TASK PROMPT =
Your answer must restate each entry below word for word, with no pictures in it.

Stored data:
'''
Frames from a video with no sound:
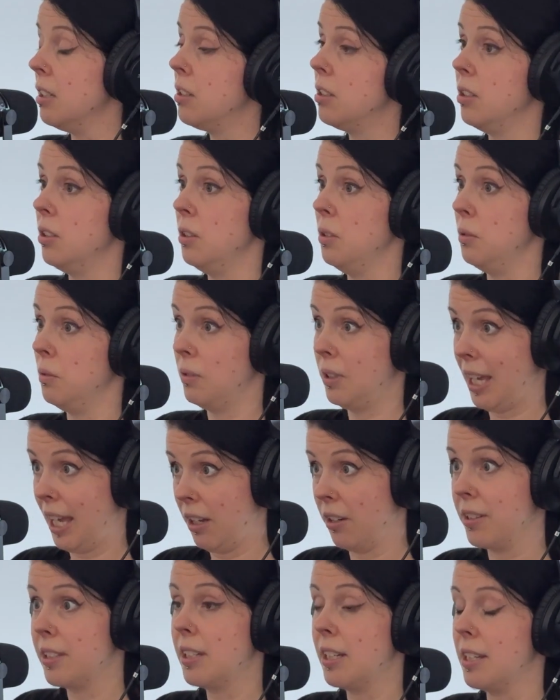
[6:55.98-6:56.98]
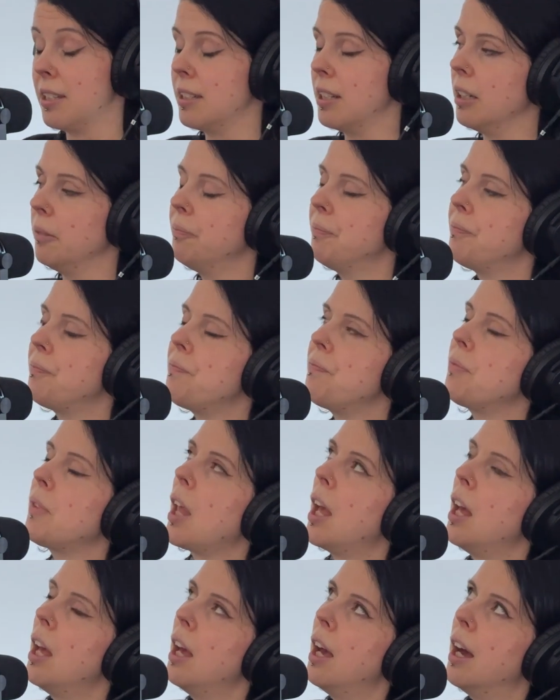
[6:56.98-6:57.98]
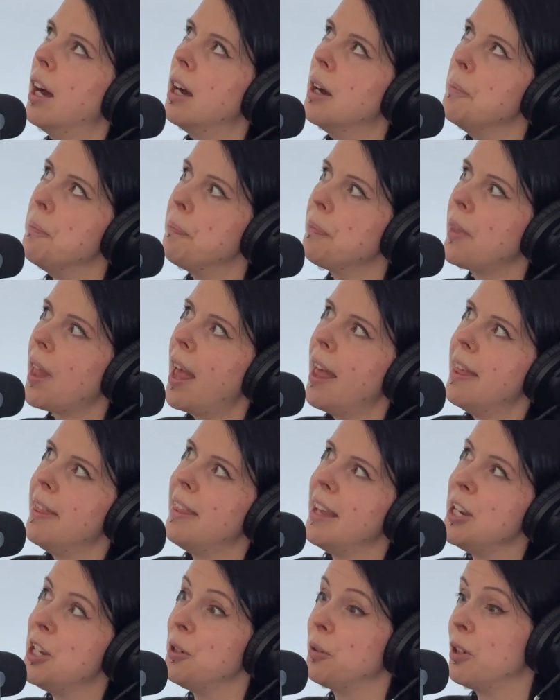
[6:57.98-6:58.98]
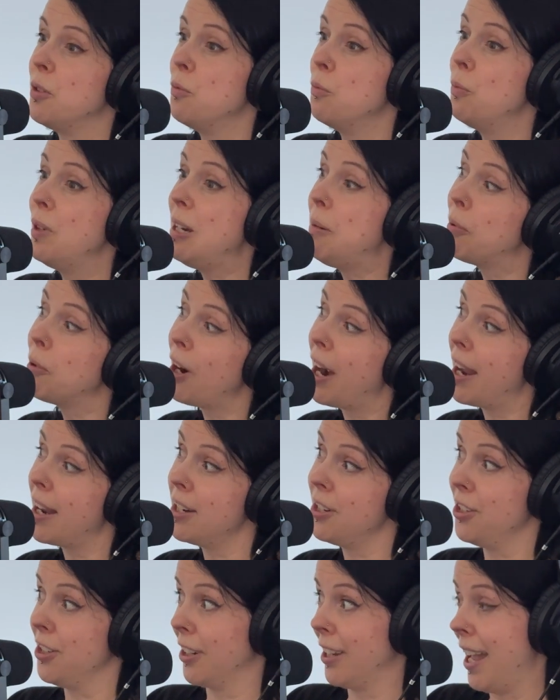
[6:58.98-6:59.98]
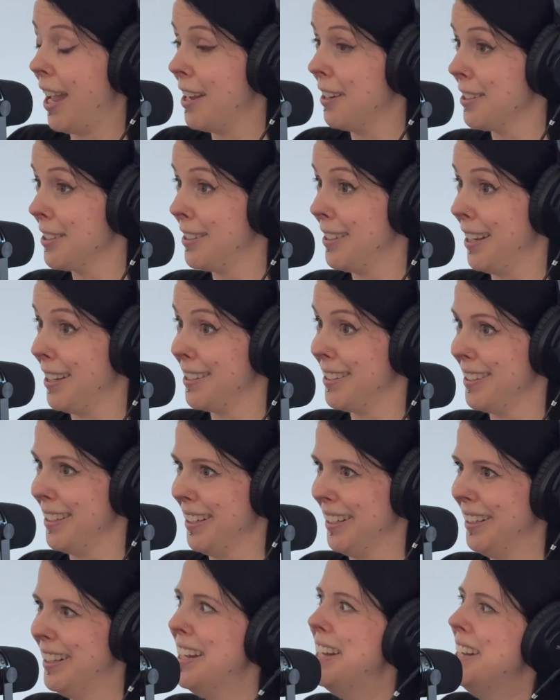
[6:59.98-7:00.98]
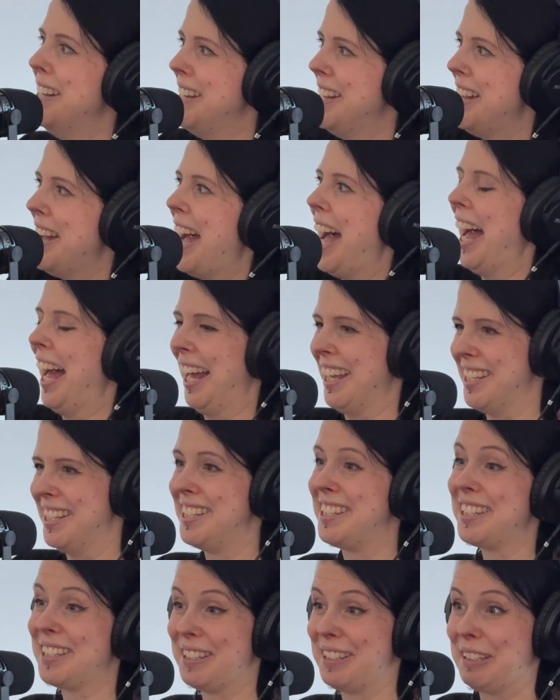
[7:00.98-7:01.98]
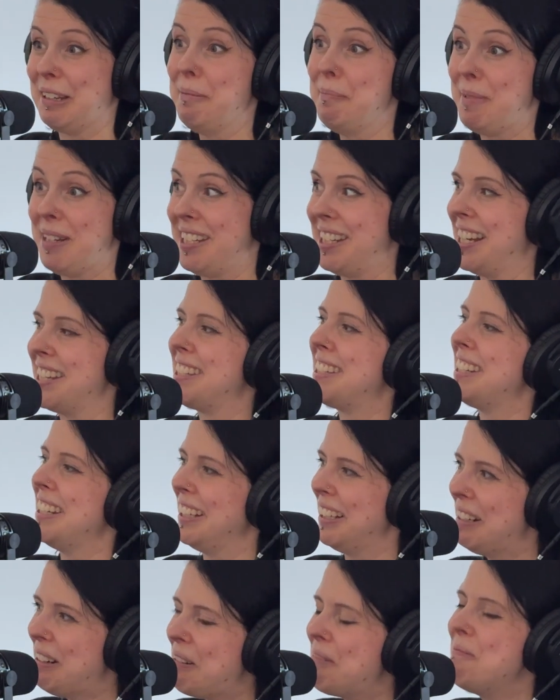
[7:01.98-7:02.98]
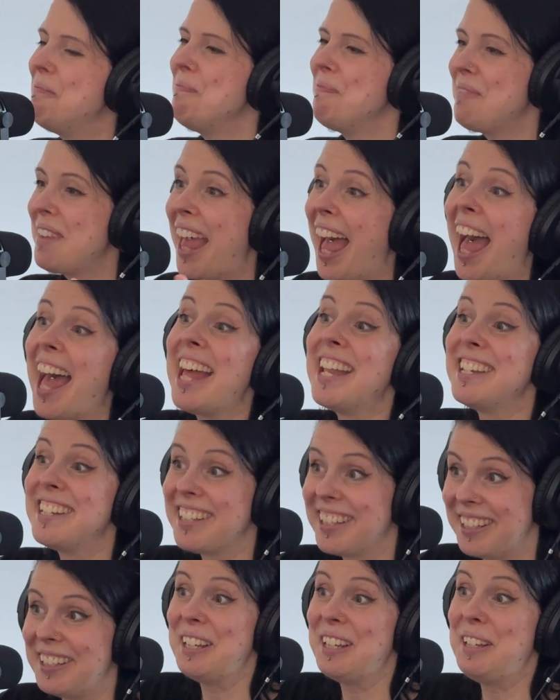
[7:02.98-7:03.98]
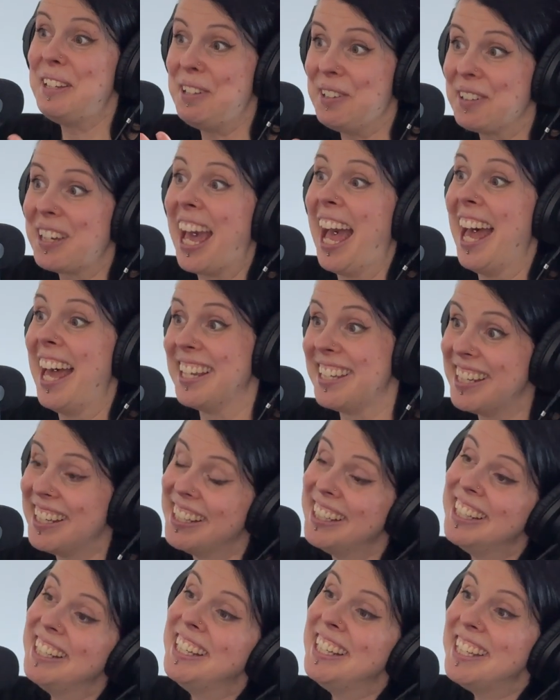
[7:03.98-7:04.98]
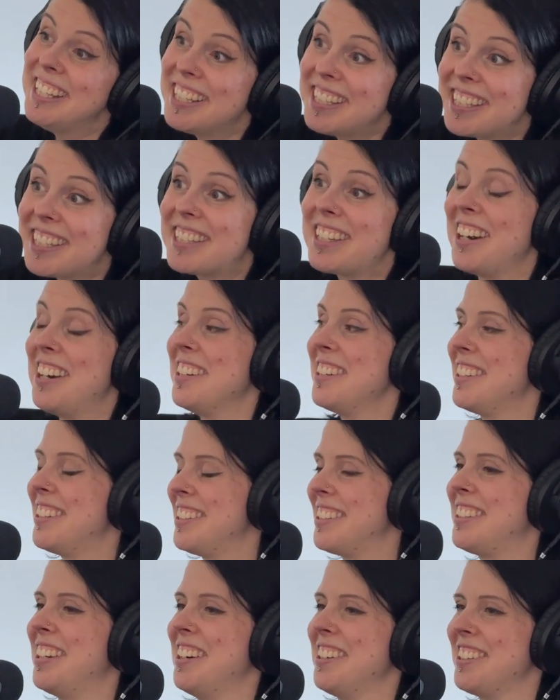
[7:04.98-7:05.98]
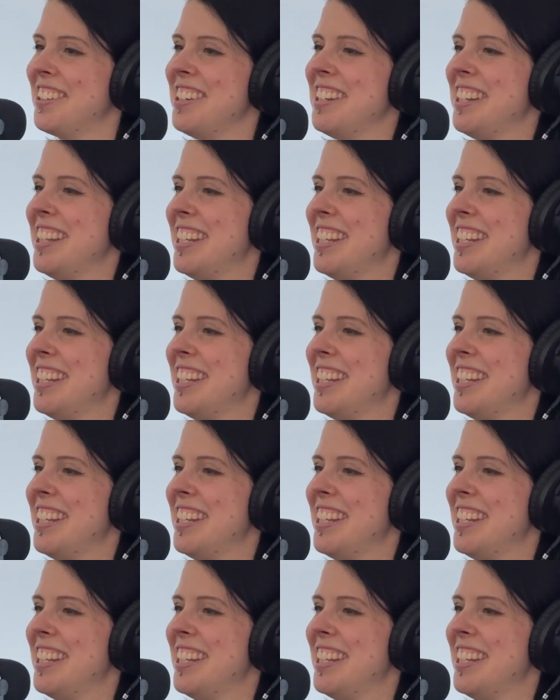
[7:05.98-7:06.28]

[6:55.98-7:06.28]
to do chaos testing, then you can rebrand your chaos testing as zombie testing, and you can start turning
'''
RESPONSE AREA =
Frames from a video with no sound:
[6:55.98-6:56.98]
[6:56.98-6:57.98]
[6:57.98-6:58.98]
[6:58.98-6:59.98]
[6:59.98-7:00.98]
[7:00.98-7:01.98]
[7:01.98-7:02.98]
[7:02.98-7:03.98]
[7:03.98-7:04.98]
[7:04.98-7:05.98]
[7:05.98-7:06.28]

[6:55.98-7:06.28]
to do chaos testing, then you can rebrand your chaos testing as zombie testing, and you can start turning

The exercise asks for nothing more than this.